14 Mayıs 2007 11:52 Son Güncelleme: 19 Kas 2018 12:48

"KEŞKE YAYIN YÖNETMENİ OLACAĞIMA BAYRAK ÜRETİCİSİ OLSAYDIM " DİYEN ÜNLÜ YAYIN YÖNETMENİ EUROVİSİON İÇİN BAKIN NELER SÖYLEDİ?..

"Büyük ihtimalle sahneye çıkanlar da geri zekalıydılar ama bunun bir sakıncası yok çünkü müzisyen olmak ve sahnede başarılı olmak için üstün zekaya gerek yok. Hatta bu iş için fazla zekanın bir handikap olduğunu söyleyebiliriz"

Avrupa çöküşte

Eurovision yarışmalarına baktıkça imparatorluklarda görülen yükseliş ve çöküş aşamalarının aynen Avrupa´da yaşandığını üzülerek gördüm. Bir büyük medeniyet göz göre göre ortadan yok oluyordu.

Cumartesi günü keşke yayın yönetmeni olacağıma bayrak üreticisi olsaydım diye düşünmekten moralim bozuldu. Kaçırdığım bu fırsata üzülerek akşam saatlerini getirdim. Belki canımın sıkkınlığı azıcık geçer diye televizyonu açtım, ama bu defa tam depresyona girmeye başladım, çünkü televizyonda Eurovision yarışması vardı.
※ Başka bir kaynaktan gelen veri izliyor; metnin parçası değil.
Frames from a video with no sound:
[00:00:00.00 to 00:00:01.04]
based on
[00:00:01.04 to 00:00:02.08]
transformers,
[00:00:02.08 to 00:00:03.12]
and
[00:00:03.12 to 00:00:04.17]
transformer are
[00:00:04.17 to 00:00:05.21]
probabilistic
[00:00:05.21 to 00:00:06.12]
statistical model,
Ben Eurovision yarışması icat edilmeden önce Avrupa kavramına saygı duyan bir insandım. İngiliz tarihini baz alarak feodalizmden kapitalizme geçiş süreci hakkında uzmanlığım olduğundan Avrupa´nın tarihini az çok bilirim. Eh aynı medeniyeti paylaştığımı da düşünürdüm, ama Eurovision yarışmalarına baktıkça imparatorluklarda görülen yükseliş ve çöküş aşamalarının aynen Avrupa´da yaşandığını üzülerek gördüm. Bir büyük medeniyet göz göre göre ortadan yok oluyordu.
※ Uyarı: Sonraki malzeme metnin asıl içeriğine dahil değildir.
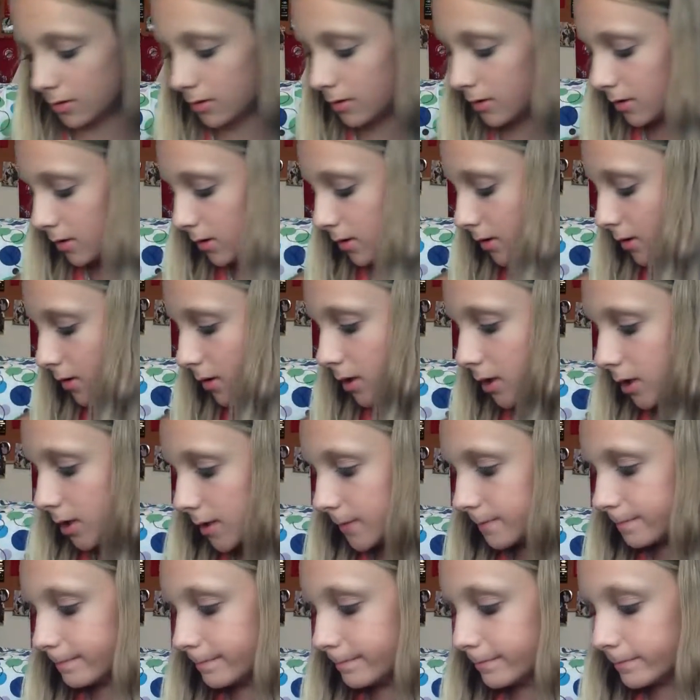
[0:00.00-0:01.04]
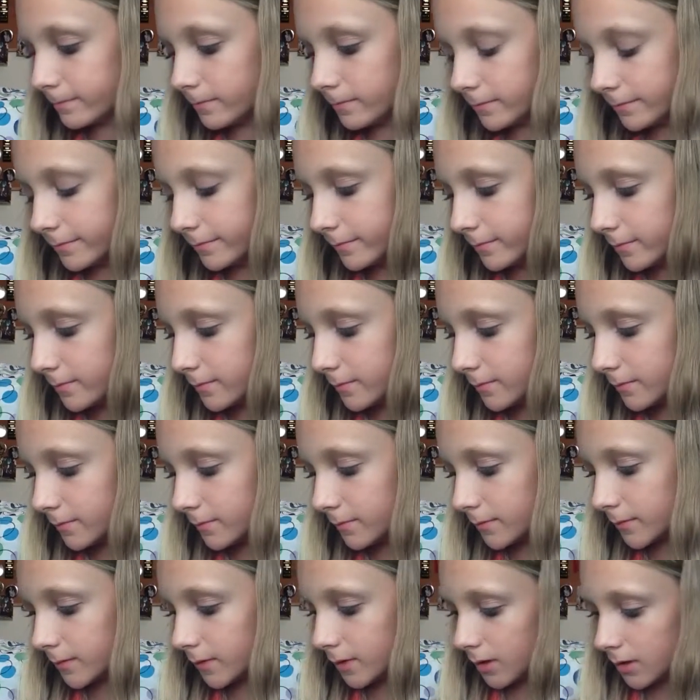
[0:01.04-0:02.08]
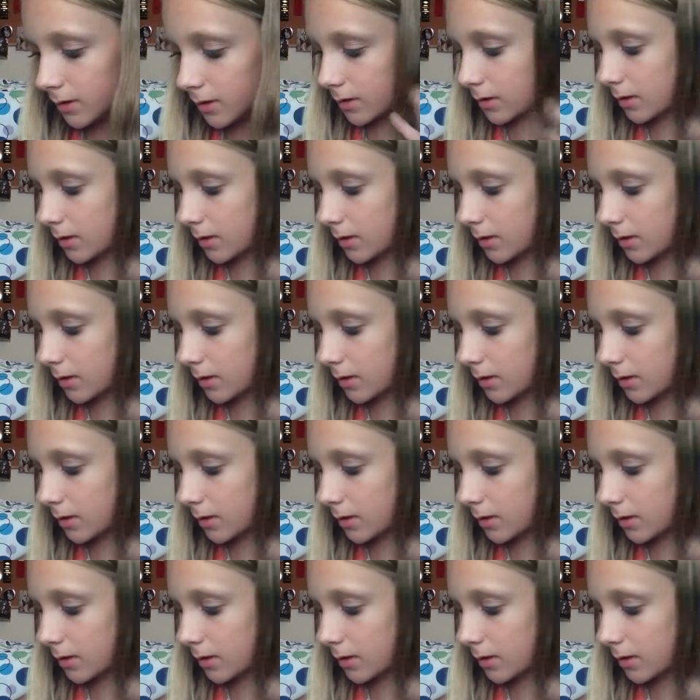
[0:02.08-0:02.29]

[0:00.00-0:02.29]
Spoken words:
Nobody speaks.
Son Eurovision´u seyrederken sadece üzülmekle kalmadım ayrıca korktum da.

Sahneye çıkan gruplara iyice baktınızsa orada görülen insanlardan bir tanesinin bile normal diye tanımlanabilecek insan tipi olmadıklarını görmüşünüzdür. Fizikleri tuhaf, hareketleri tuhaf, cinsleri belli değil, kadın desen değil erkek desen hiç değil. Üçüncü cinsten farklı bir şeyler onlar, ayrıca doğuştan olan gariplikleriyle de yetinmiyorlar, takıştırdıkları, giydikleri ile garipliklerini katlıyorlar.
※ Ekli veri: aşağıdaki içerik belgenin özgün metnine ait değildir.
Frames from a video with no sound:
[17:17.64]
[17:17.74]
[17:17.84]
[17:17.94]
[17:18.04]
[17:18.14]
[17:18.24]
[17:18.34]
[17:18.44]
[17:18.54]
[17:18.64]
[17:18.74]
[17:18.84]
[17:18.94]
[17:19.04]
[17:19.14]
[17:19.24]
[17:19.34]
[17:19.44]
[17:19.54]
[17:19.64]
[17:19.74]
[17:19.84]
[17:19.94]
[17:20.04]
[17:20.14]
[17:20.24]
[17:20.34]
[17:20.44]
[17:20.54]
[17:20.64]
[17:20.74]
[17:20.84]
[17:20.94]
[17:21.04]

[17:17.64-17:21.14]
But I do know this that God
Bunlar sanatçı o kadar gariplik de olur diyorsanız bunu da kabul ediyorum, eh ben de Alice Cooper ve sahnede canlı hayvanın kafasını ısırarak koparan bir müzisyeni seyrederek geçen bir gelenekten geliyorum.

Gariplikse gariplik bunu anlarım ama yarışmanın yapıldığı salondaki seyirciler daha da gariptiler. Seyirciler üstelik geri zekalıydılar da çünkü arada bir konuşma girişiminde bulundular. Büyük ihtimalle sahneye çıkanlar da geri zekalıydılar ama bunun bir sakıncası yok çünkü müzisyen olmak ve sahnede başarılı olmak için üstün zekaya gerek yok. Hatta bu iş için fazla zekanın bir handikap olduğunu söyleyebiliriz.

Salonda kamera dolaşırken arada bir düzgün normal görünümlü insanlar da görünüyordu ekranda. Bunlar Türk seyircilerdi tabii ki, nüfus cüzdanlarından anlamadım bunu. Tabii ki onların elinde de bayraklar vardı. Bayrakları orada da görünce hayatta yanlış meslek seçimime tekrar üzülüp bunalıma girdim. O salondaki tek Türk kendisini maymunlar cehennemindeki Charles Heston olarak hissediyordu herhalde.

Bu kadar çirkin, garip, ne idüğü belirsiz bir kavmin hakim olduğu bir birliğe girmeyi derhal reddedip, Avrupa Birliği üyeliğimizi derhal askıya almalıyız. Eurovision gecesinde ben bir tek Rusya grubunu sevdim. Onlar da beyaz Rus kızlardan oluşan bir gruptu. Beyaz Rus kızları sahneye çıkarıp birer koltuğa oturtup hareketsiz durdursalar, yine de çok beğeni kazanabilirlerdi. Ne yapayım hayatın bir gerçeği bu da.